Match every person who will participate in your Leadership Forum to the right opportunities to practice. Having people speak from these experiences will enrich the conversations they have when they’re together.


GIVE YOUR EMERGING LEADERS OWNERSHIP AND LET THEM STEER. People who want to grow as leaders will happily spend some time learning from the many good no-cost or low-cost resources available to them. And since cooperation and teaming behaviors are hallmarks of effective organizational leadership, your leadership forum members should already possess a high motivation for all who participate in your leadership forum to succeed in their journey.


There are many ways to keep the meetings interesting and relevant. For instance, allow participants to propose and vote on topics of their choice in advance so the group feels ownership. Conversations will be highly relevant to your organization, since all members of the group are immersed in some aspect of its daily operations. The conversations will benefit from a number of valid perspectives as participants read and learn from different materials. Consider rotating some of the meeting topic selection and presentation responsibilities among forum members so that all have an opportunity to contribute their best ideas and insights that can move the organization forward.
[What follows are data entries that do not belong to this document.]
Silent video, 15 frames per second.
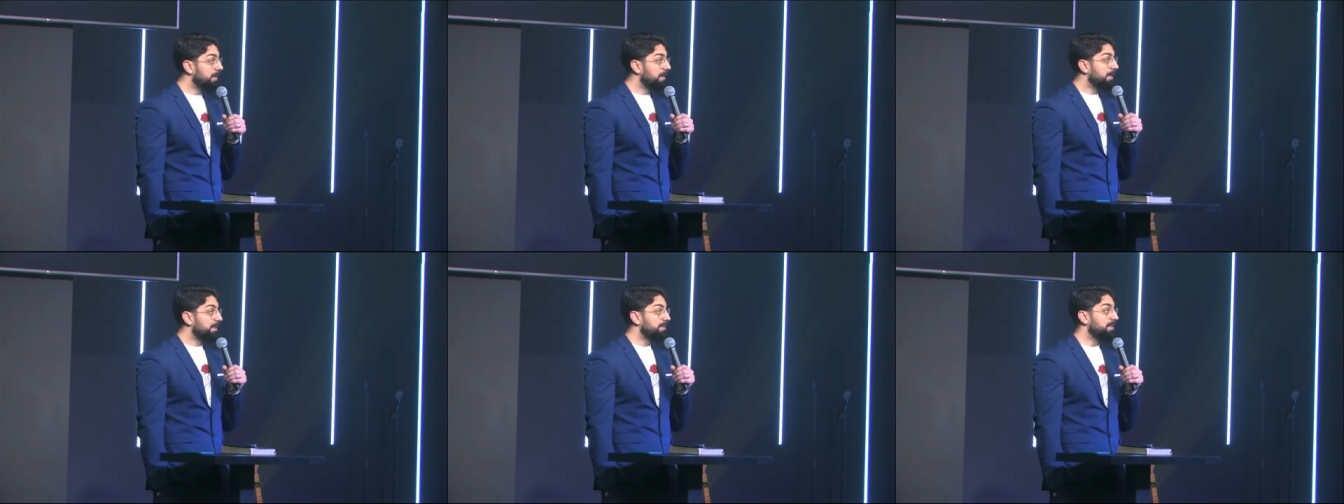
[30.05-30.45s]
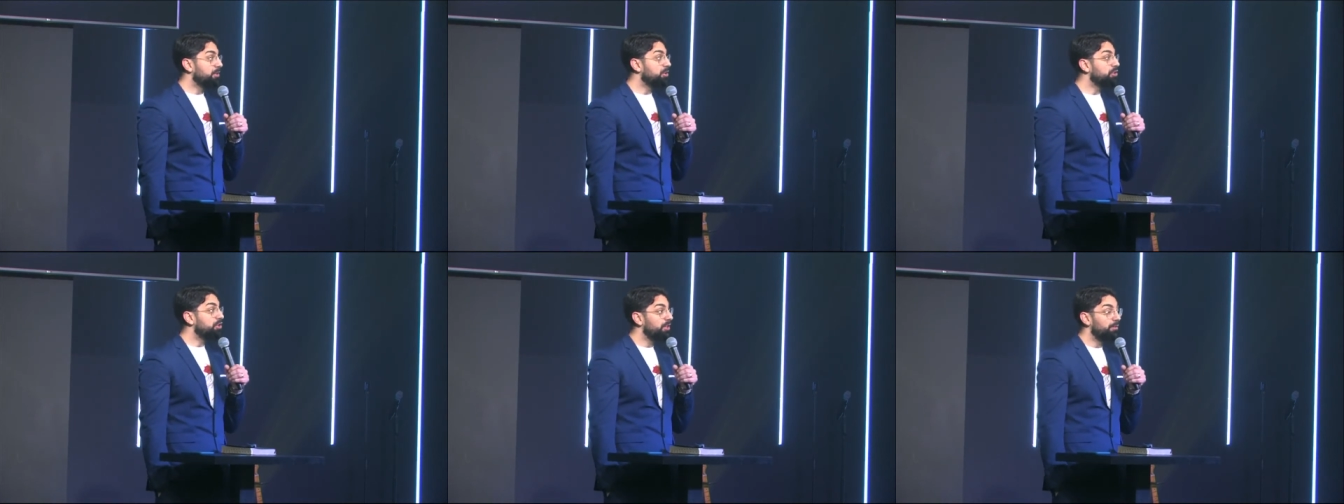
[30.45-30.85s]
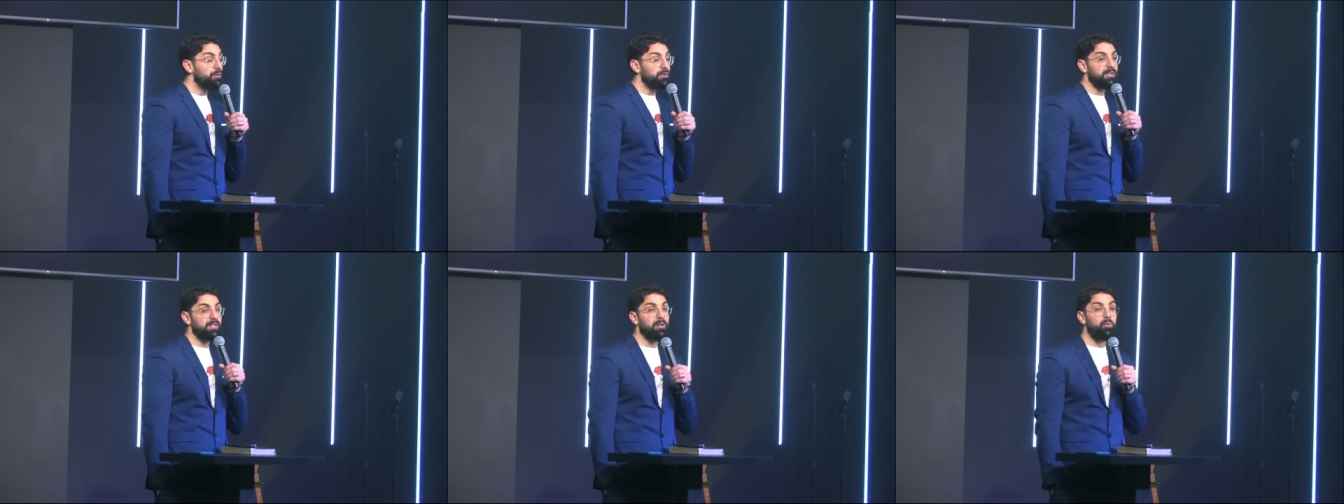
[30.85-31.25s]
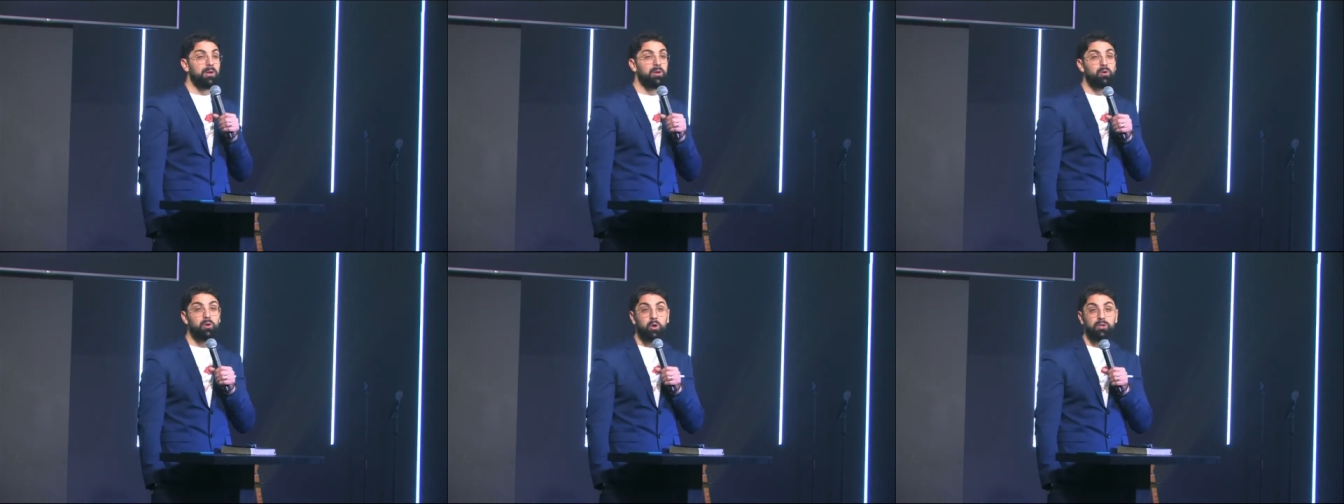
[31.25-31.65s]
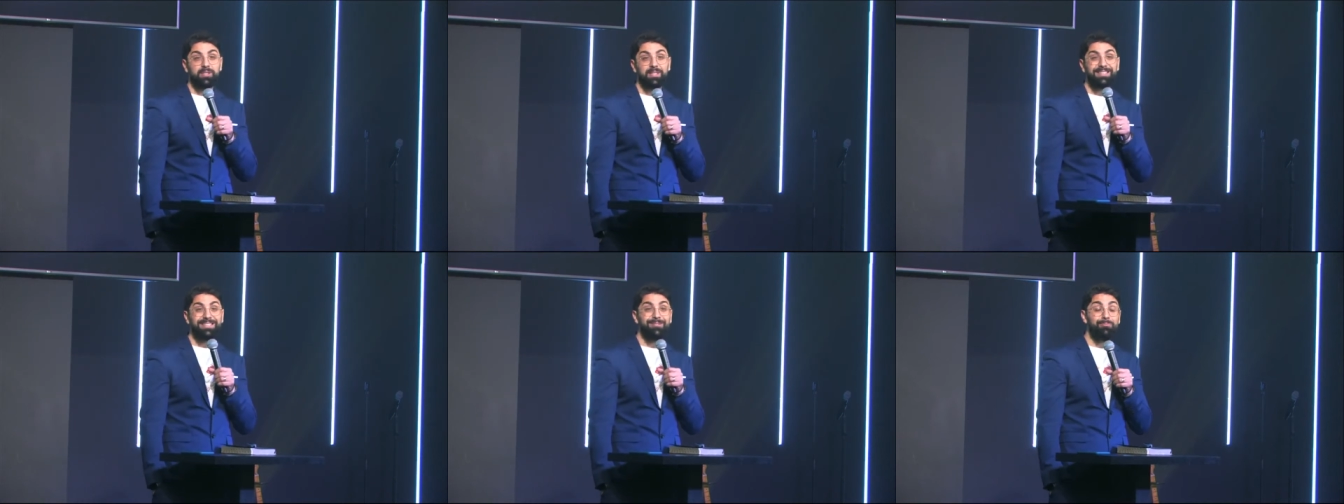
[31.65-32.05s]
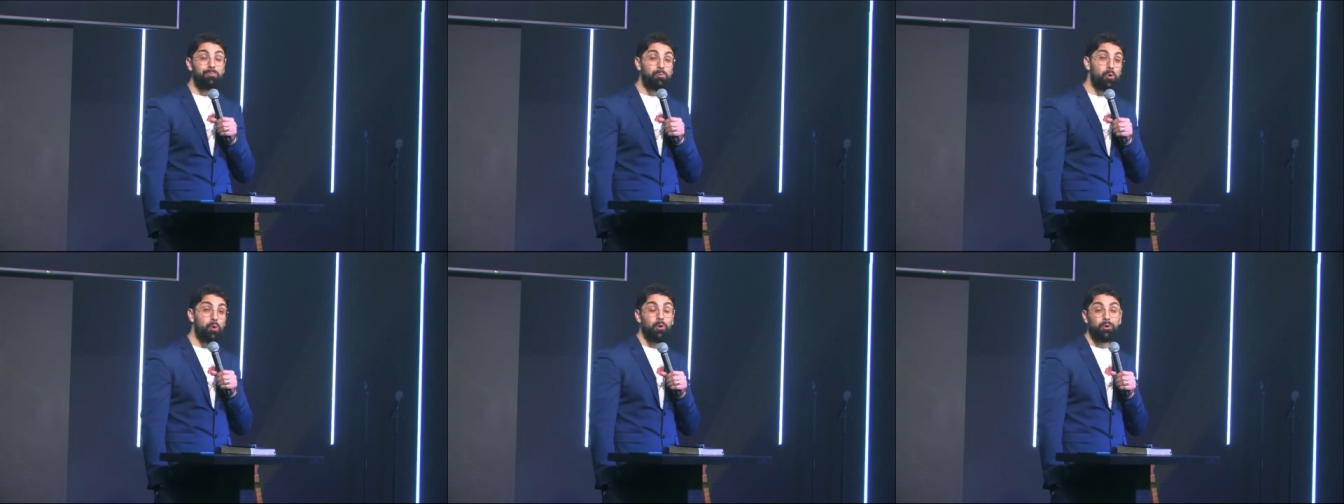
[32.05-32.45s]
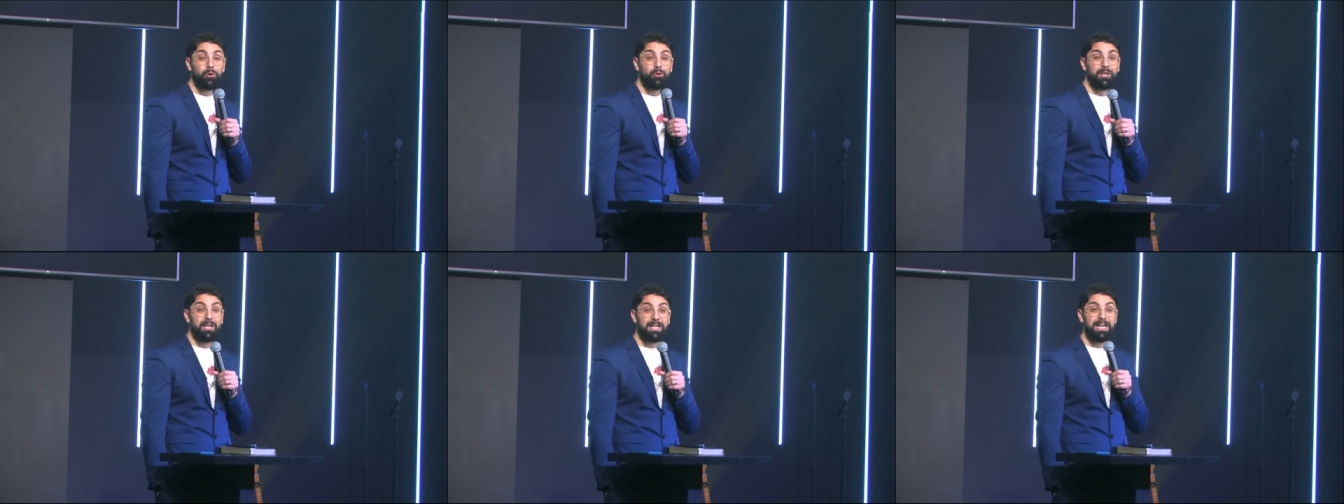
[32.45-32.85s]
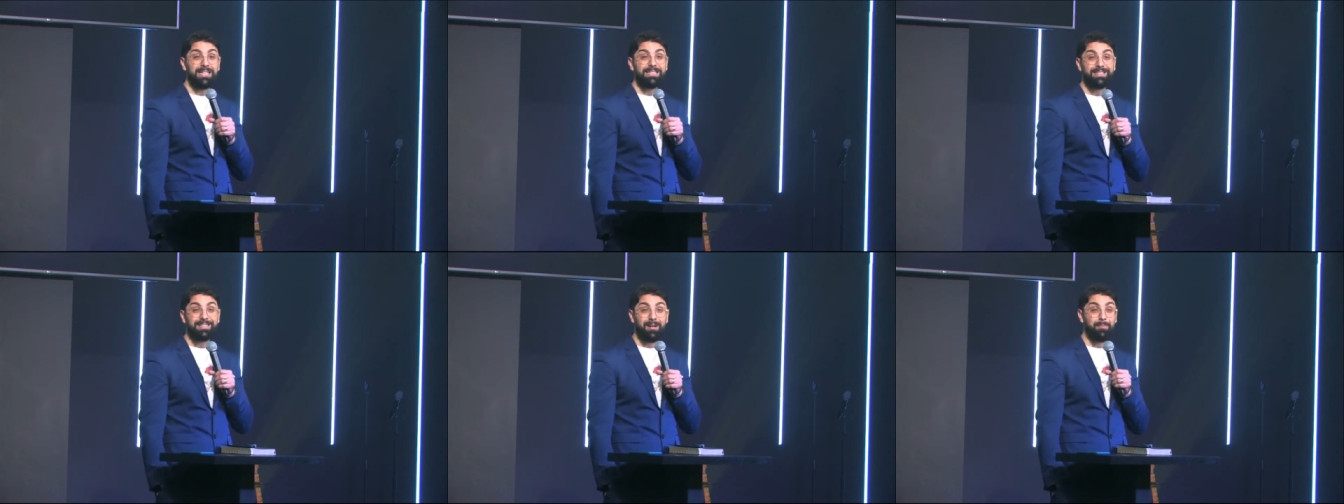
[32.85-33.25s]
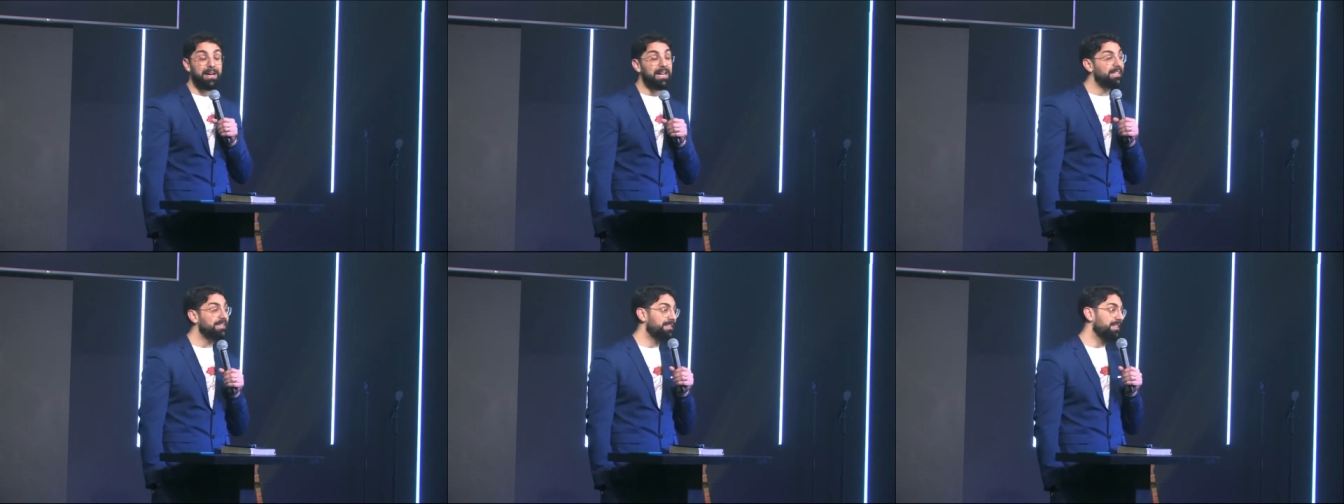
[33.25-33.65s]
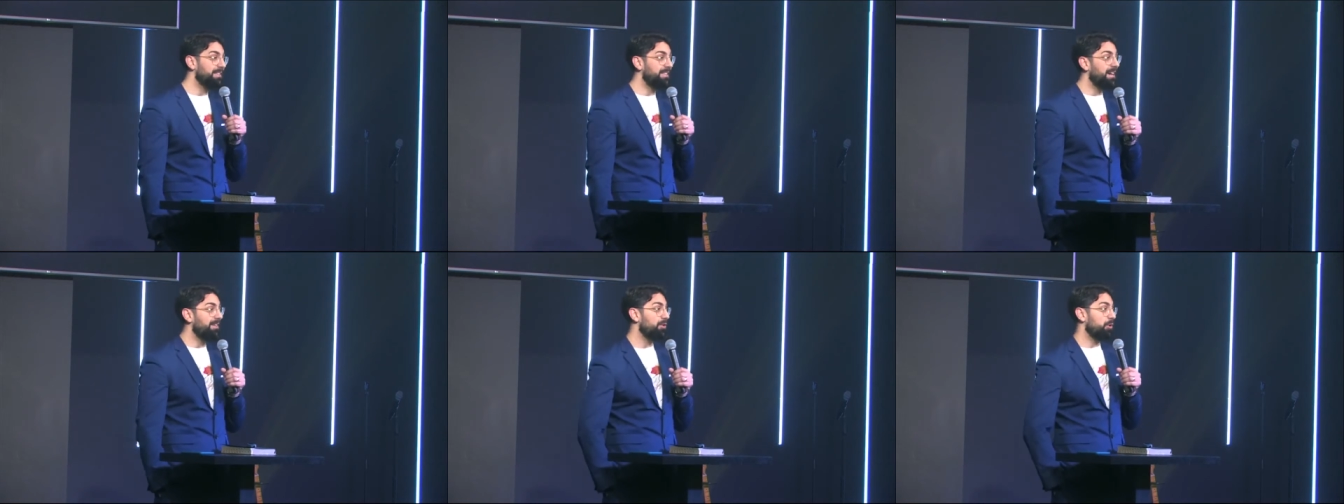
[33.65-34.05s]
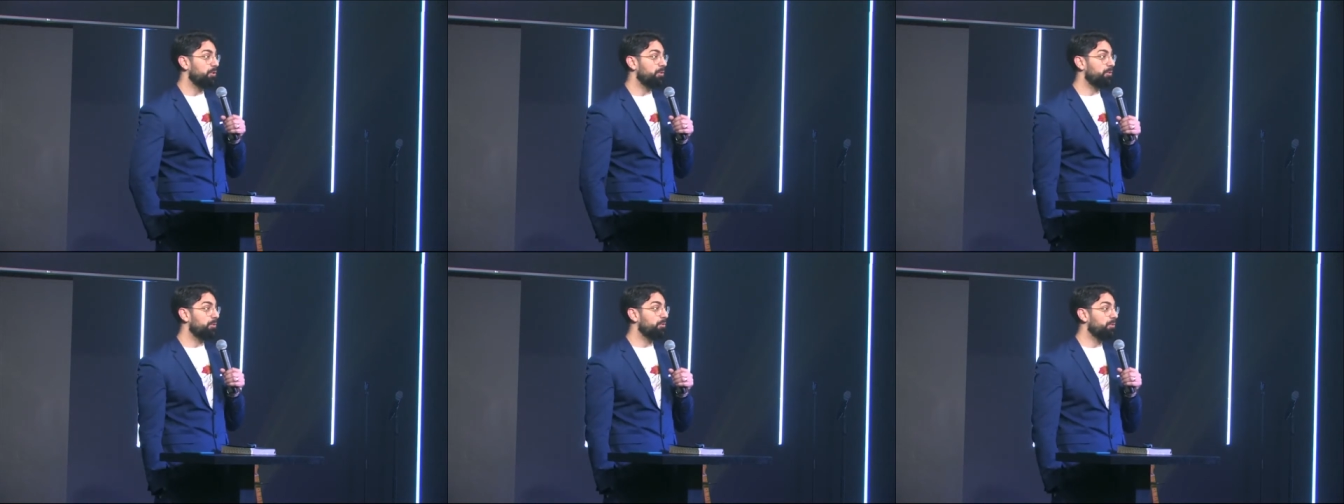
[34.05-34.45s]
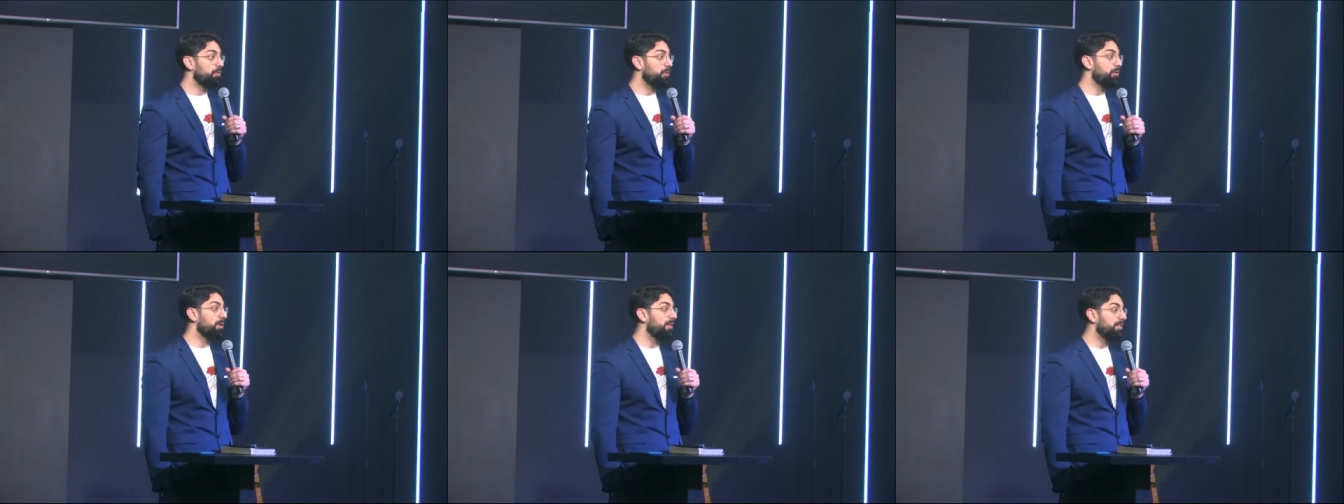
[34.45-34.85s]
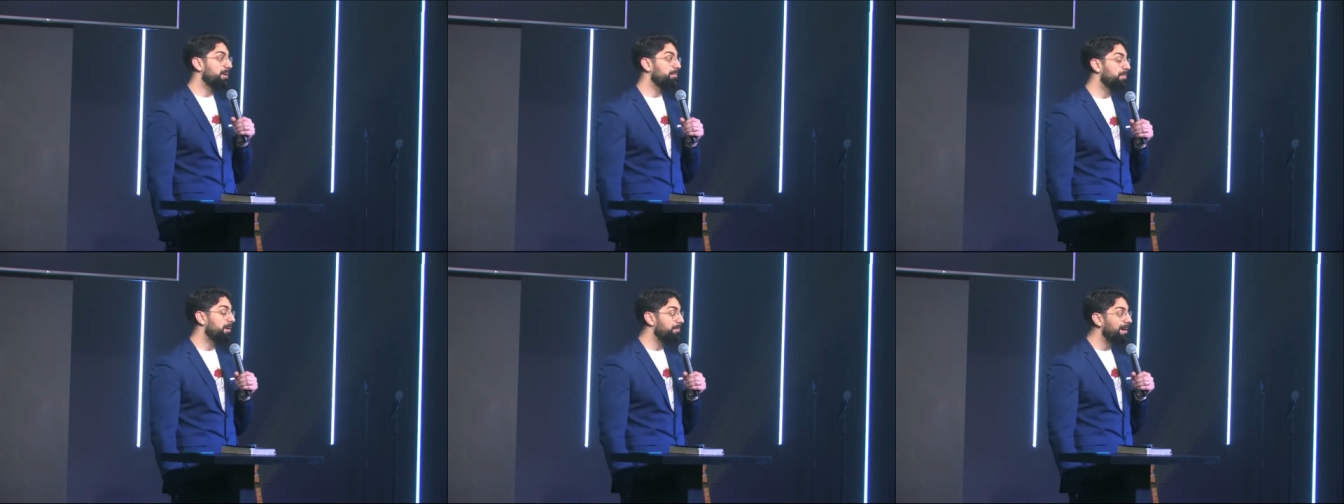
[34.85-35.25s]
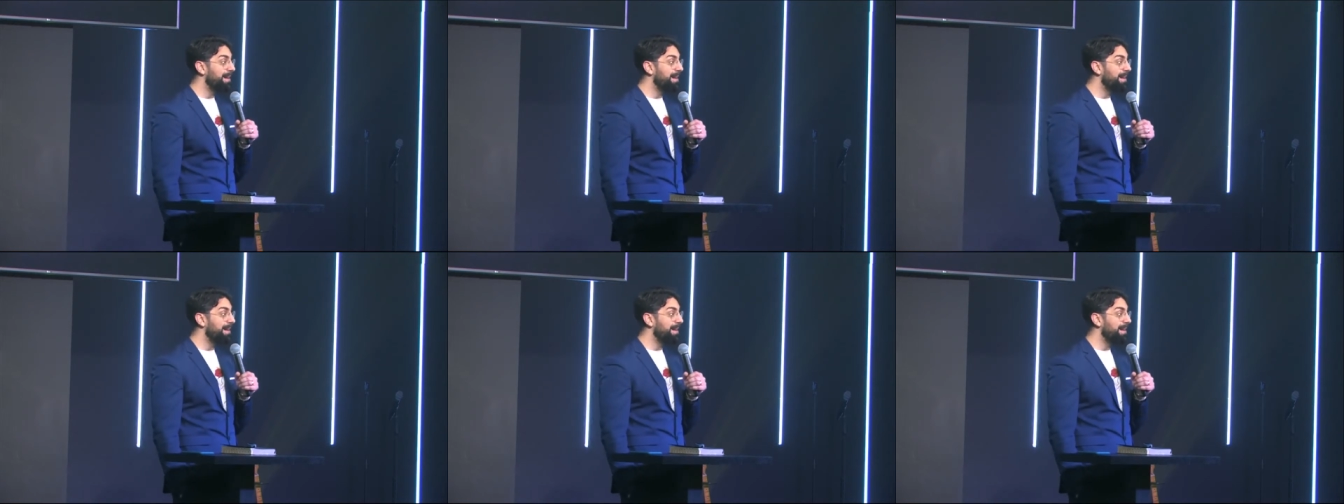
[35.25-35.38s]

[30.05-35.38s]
Se non ci fosse qualcosa di buono dall'altra parte, il diavolo non avrebbe mai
Light-touch facilitation from the senior person who is sponsoring the forum keeps the meetings productive and orderly.


SO… WHEN DO I CALL CONSULTANTS AND COACHES FOR HELP? At some point, homegrown solutions like the one I’ve suggested may reach the limits of their usefulness in pushing your leadership culture forward. Unhelpful phenomena such as groupthink or hero-worship, which focus participants on a narrow set of ideas that can exclude valuable insights, can eventually seep into internal-only initiatives and hamper their effectiveness. And – as organizations grow larger, more complex leadership and management challenges surface. That’s when leadership coaches and consultants are a great investment.


Meanwhile, start reaping the benefits that accrue by taking simple steps to make leadership development a real part of company culture.


CALL TO ACTION: If you can support the investment, leadership coaches and consultants can be transformative. Hiring a team of proven leaders can provide a great jump start. If sound financial management excludes either of those approaches, you still have the most important resource at your disposal: your people. Through them, you can still take meaningful steps to build a strong leadership culture in the near term. It can happen with little or no impact on the financial statements. So, start somewhere. Start now. You can do this!